**WHAT YOU NEED TO DO**
Using "frames" as the search string, find the matching lines below and copy them.

**RECORDS SUPPLIED**

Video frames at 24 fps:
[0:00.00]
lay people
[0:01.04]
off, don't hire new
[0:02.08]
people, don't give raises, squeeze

--

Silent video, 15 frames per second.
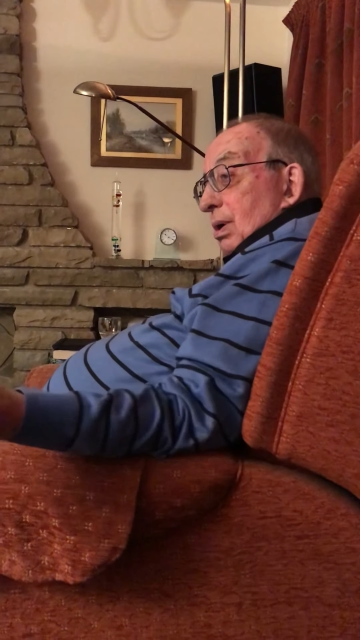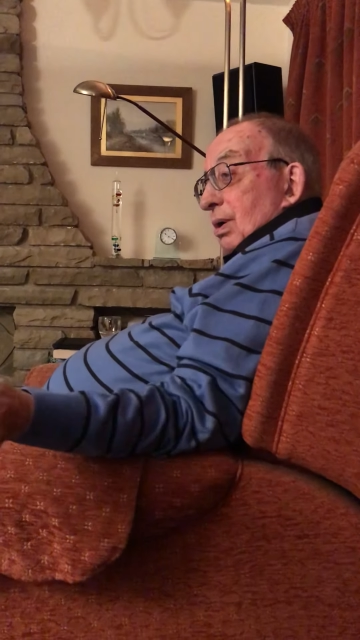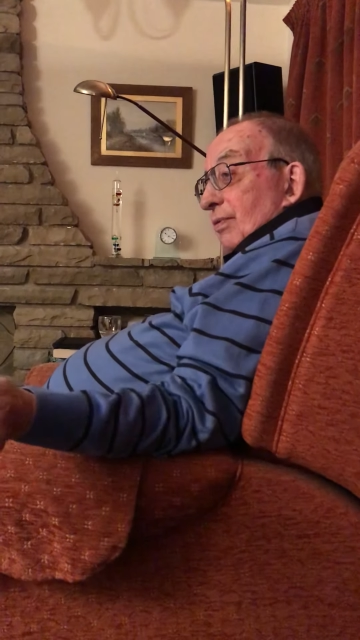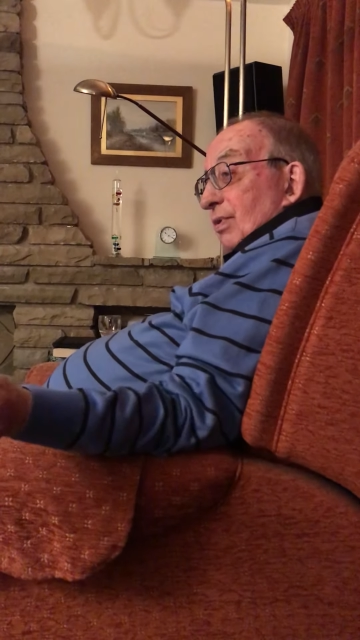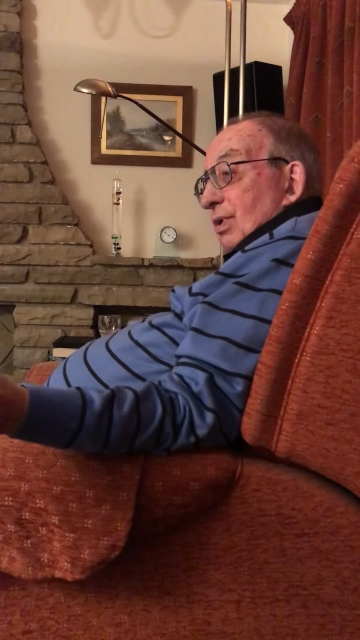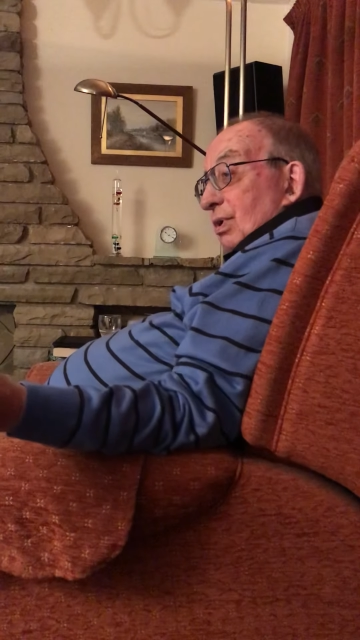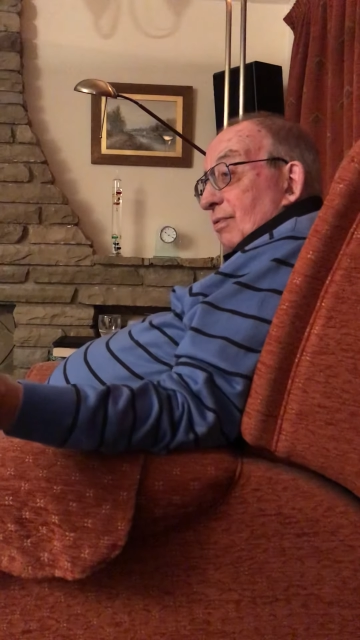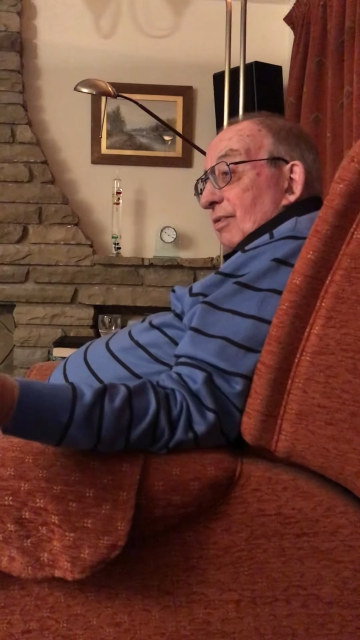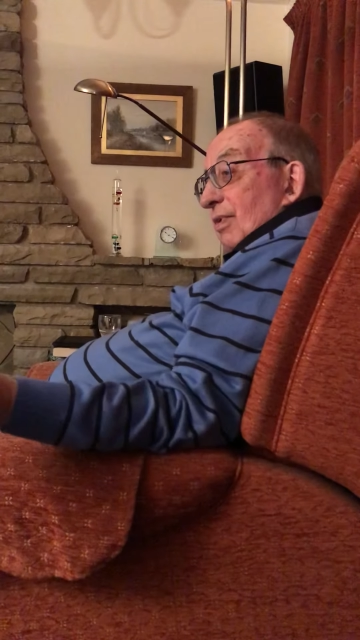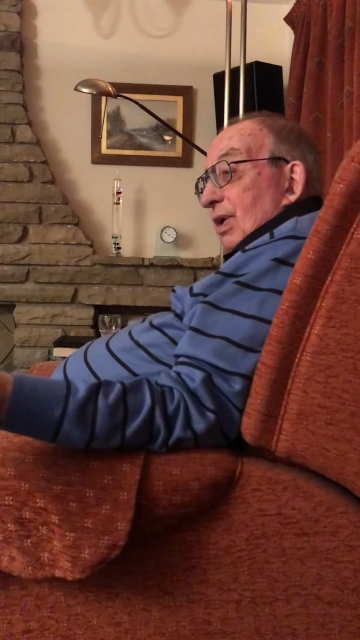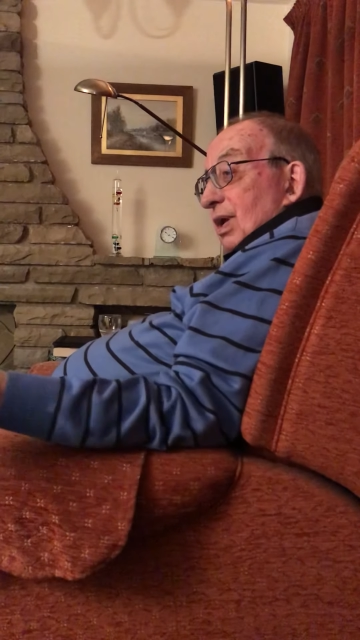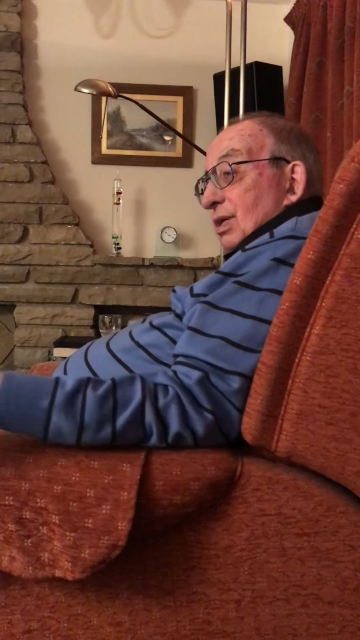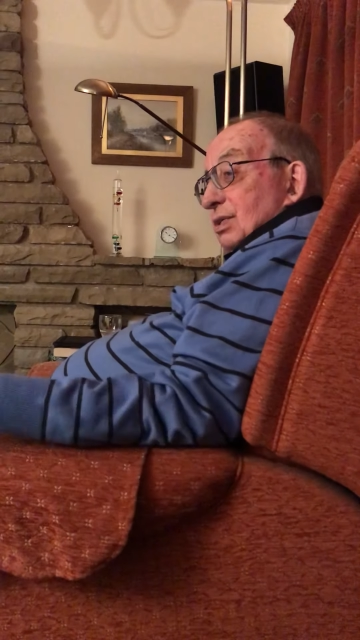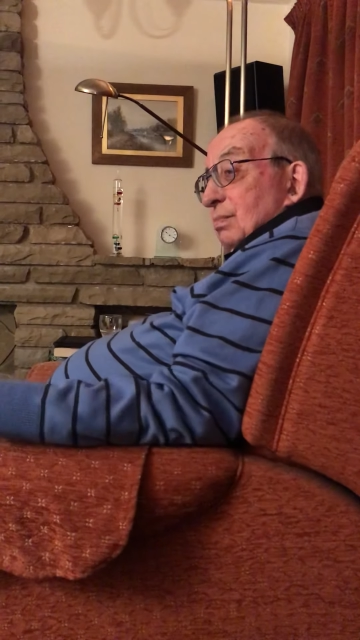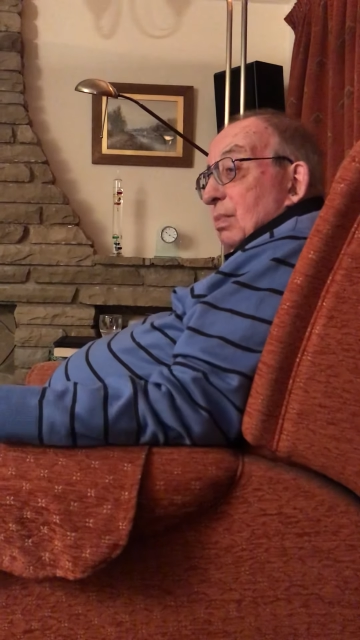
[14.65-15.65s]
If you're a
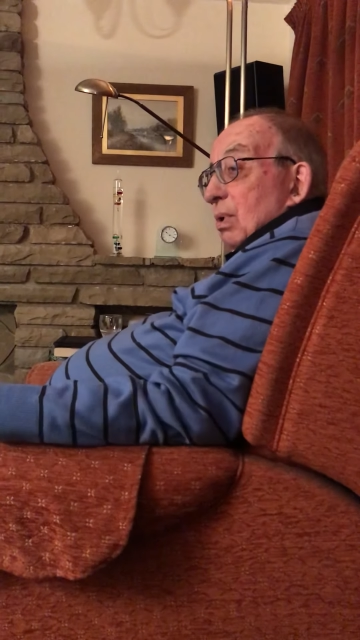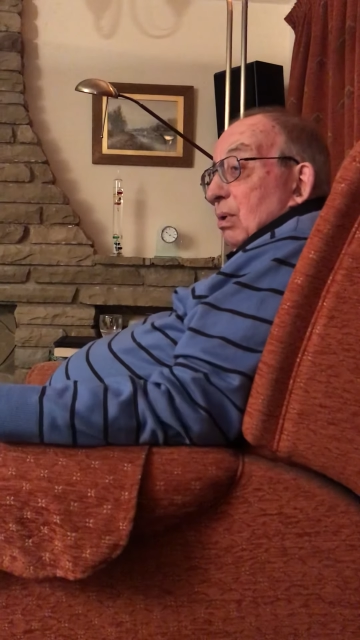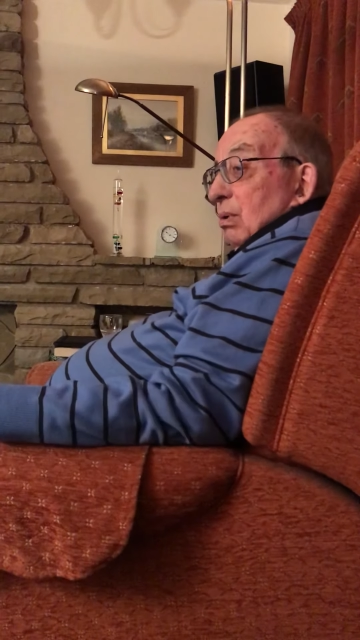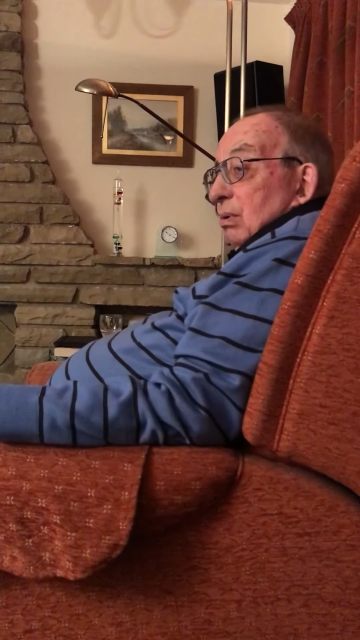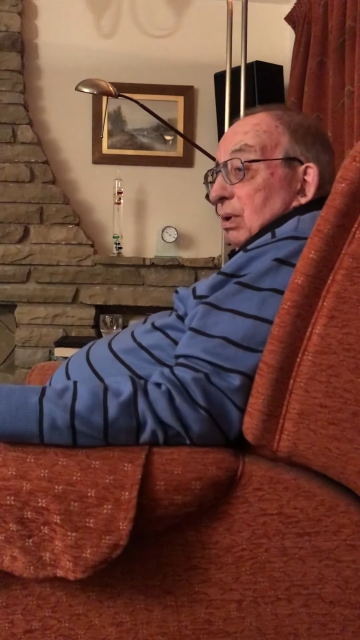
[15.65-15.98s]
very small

**RESPONSE BELOW**
Video frames at 24 fps:
Silent video, 15 frames per second.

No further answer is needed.